AIM OF THE EXERCISE: Retype the listing below line for line, but only from the line with "(339.77 s to 340.67 s)" down to the line with "Transcript, with fillers: Plus, the", inclusive. Pictures stay out.
• • • • •
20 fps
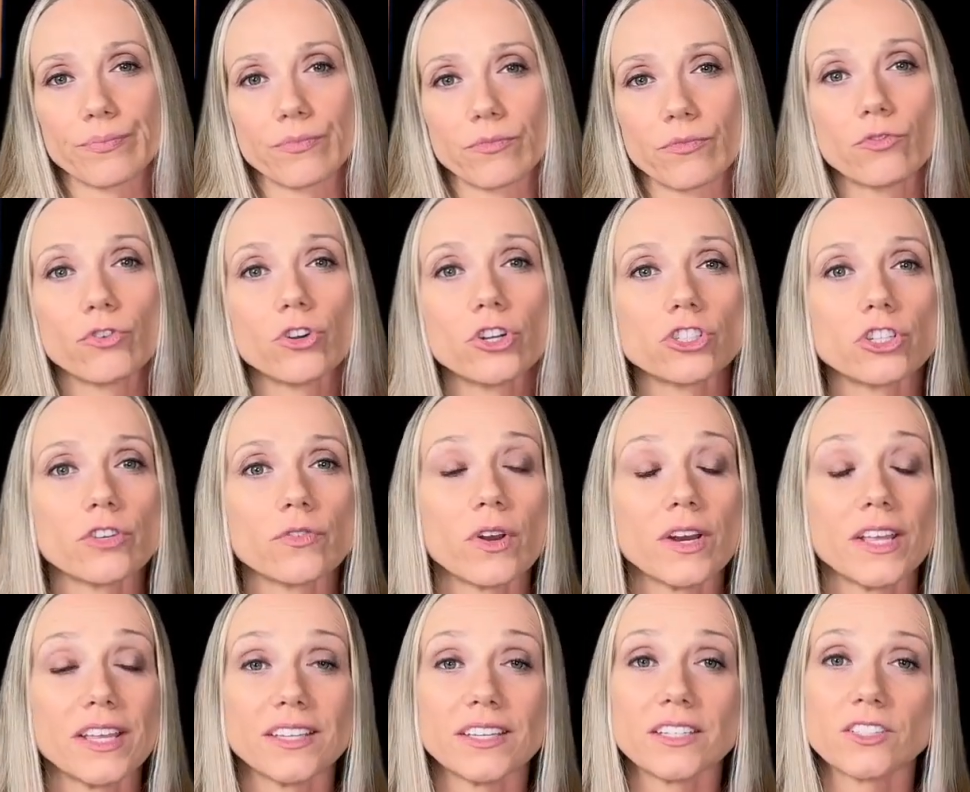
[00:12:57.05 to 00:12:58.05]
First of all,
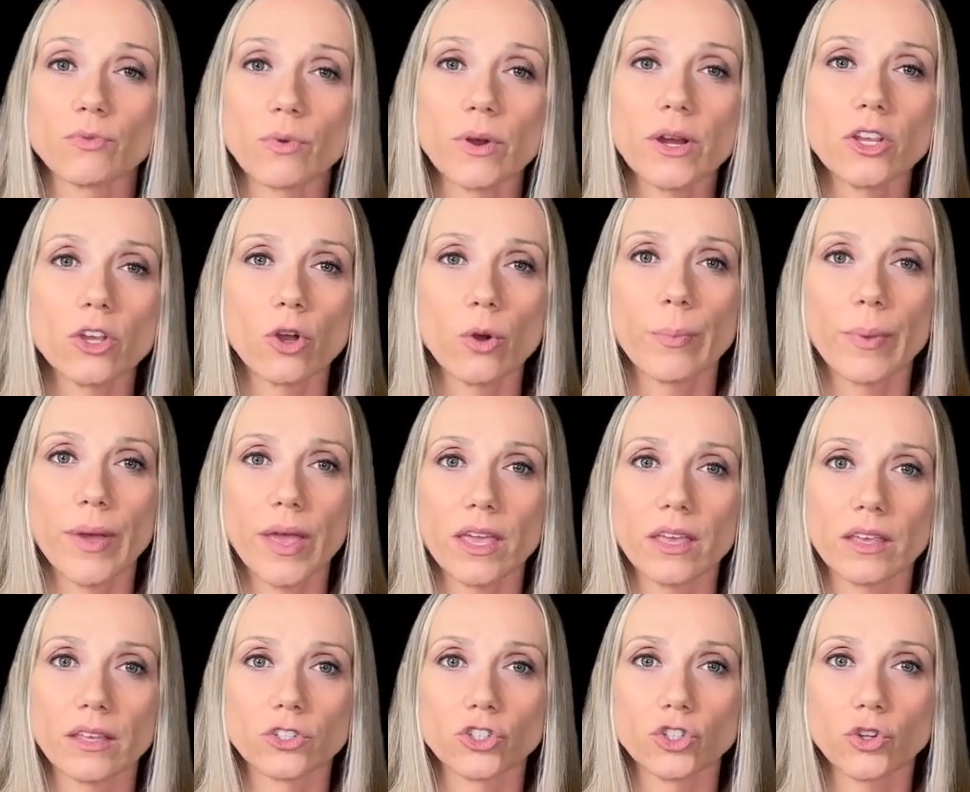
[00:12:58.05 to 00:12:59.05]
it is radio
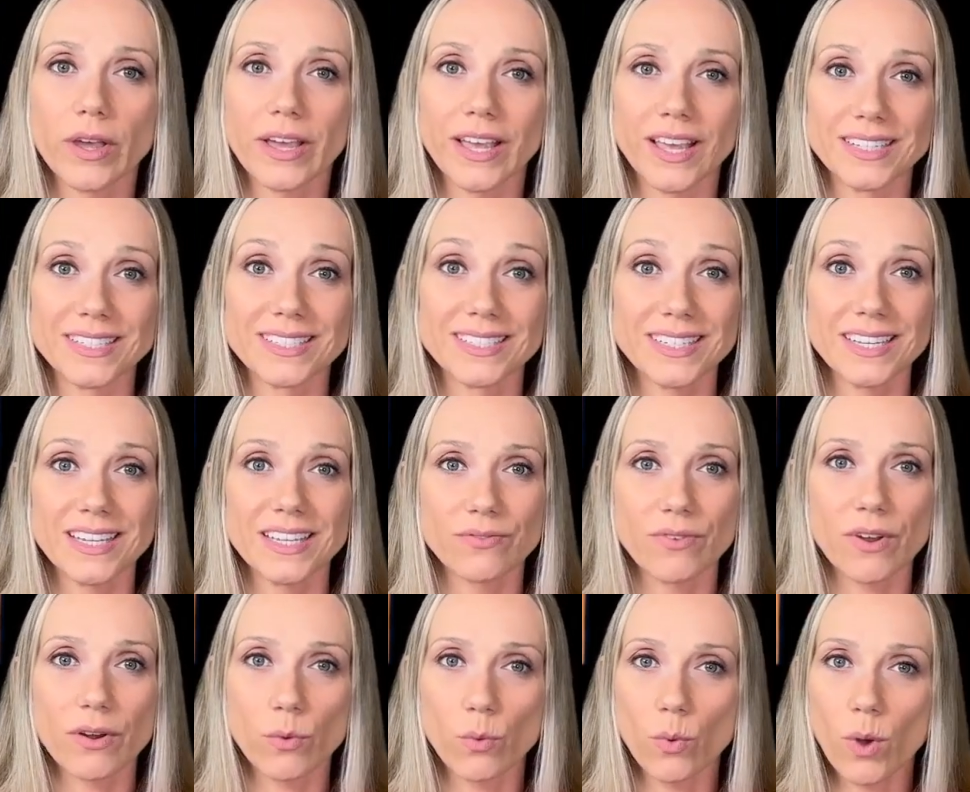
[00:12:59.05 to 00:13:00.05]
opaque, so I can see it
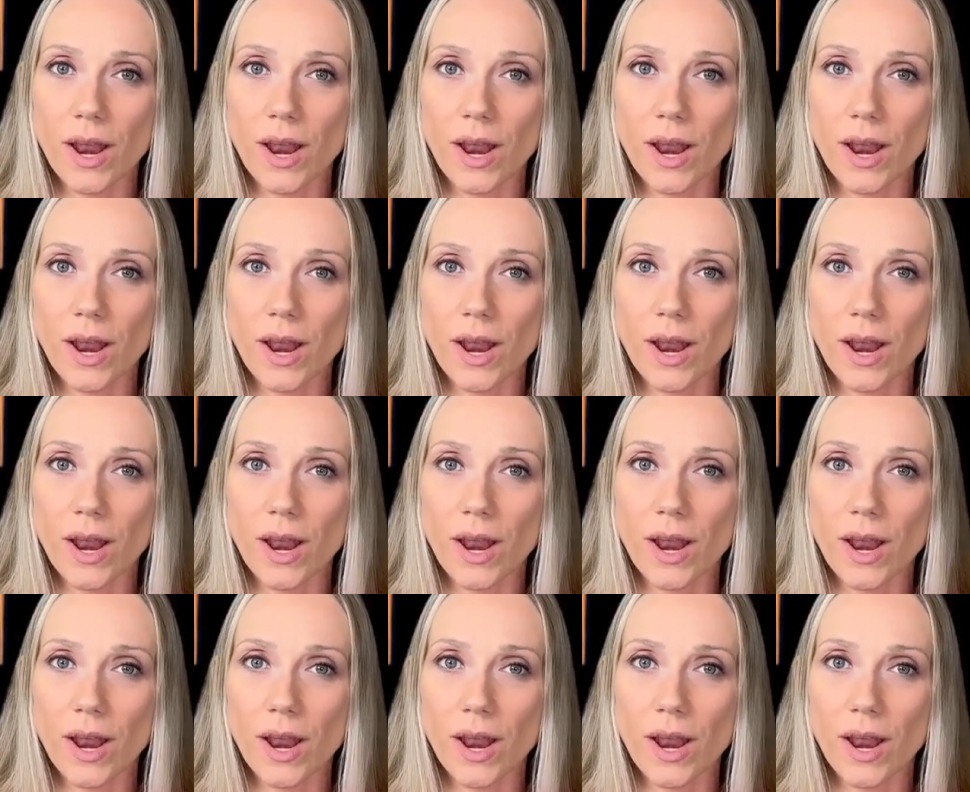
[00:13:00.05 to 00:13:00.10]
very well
• • • • •
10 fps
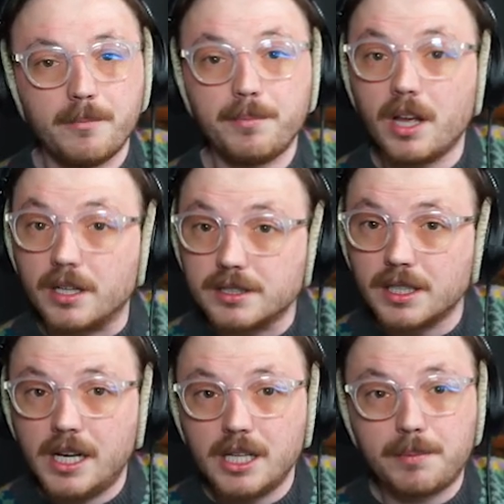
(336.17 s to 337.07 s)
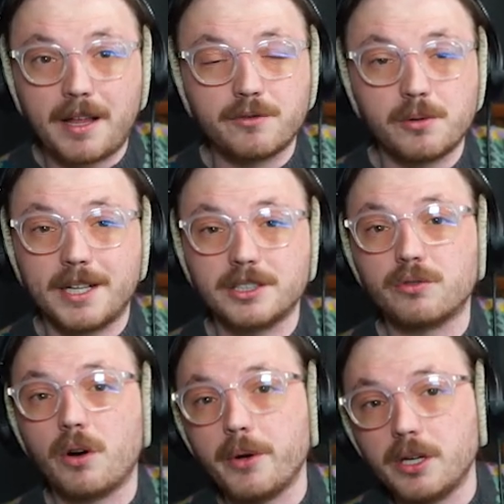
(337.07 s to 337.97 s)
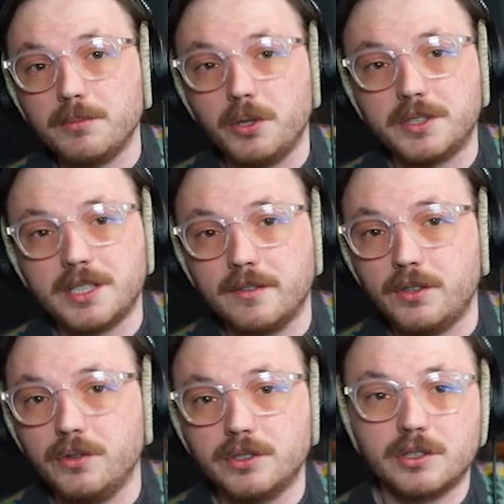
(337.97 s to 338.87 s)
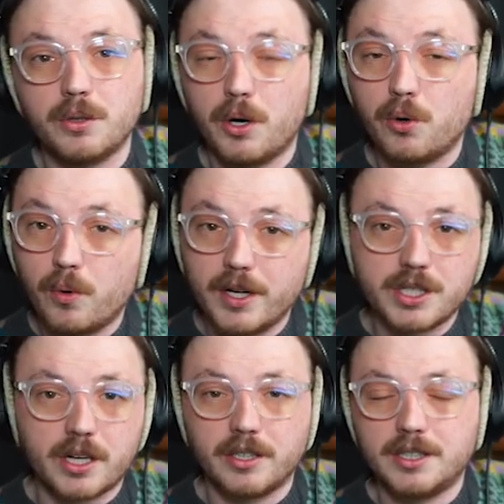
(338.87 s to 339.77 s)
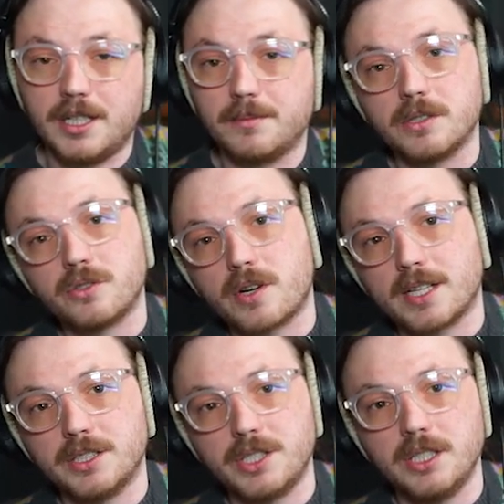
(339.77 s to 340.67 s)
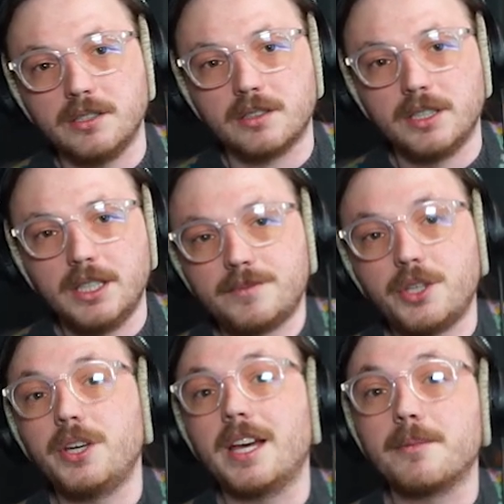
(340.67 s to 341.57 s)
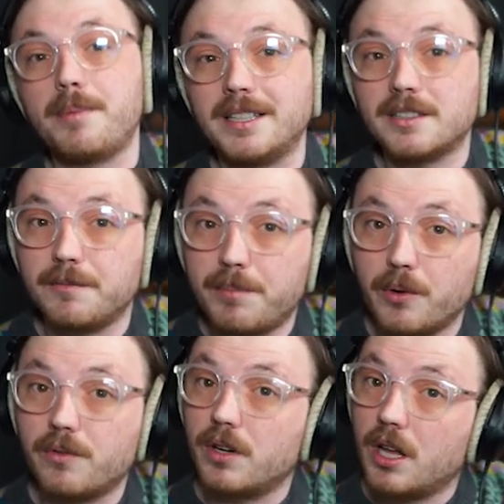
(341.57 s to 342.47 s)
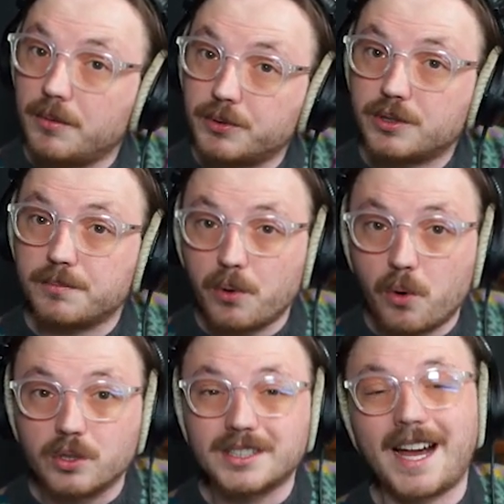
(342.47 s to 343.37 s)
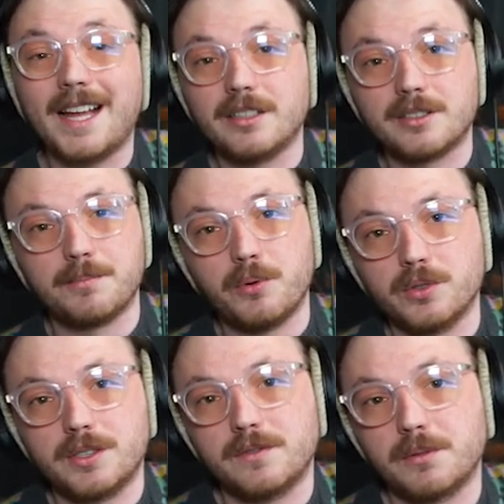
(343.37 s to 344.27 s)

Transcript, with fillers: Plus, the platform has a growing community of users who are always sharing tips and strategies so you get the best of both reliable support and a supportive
• • • • •
ANSWER TO THE PROBLEM:
(339.77 s to 340.67 s)
(340.67 s to 341.57 s)
(341.57 s to 342.47 s)
(342.47 s to 343.37 s)
(343.37 s to 344.27 s)

Transcript, with fillers: Plus, the platform has a growing community of users who are always sharing tips and strategies so you get the best of both reliable support and a supportive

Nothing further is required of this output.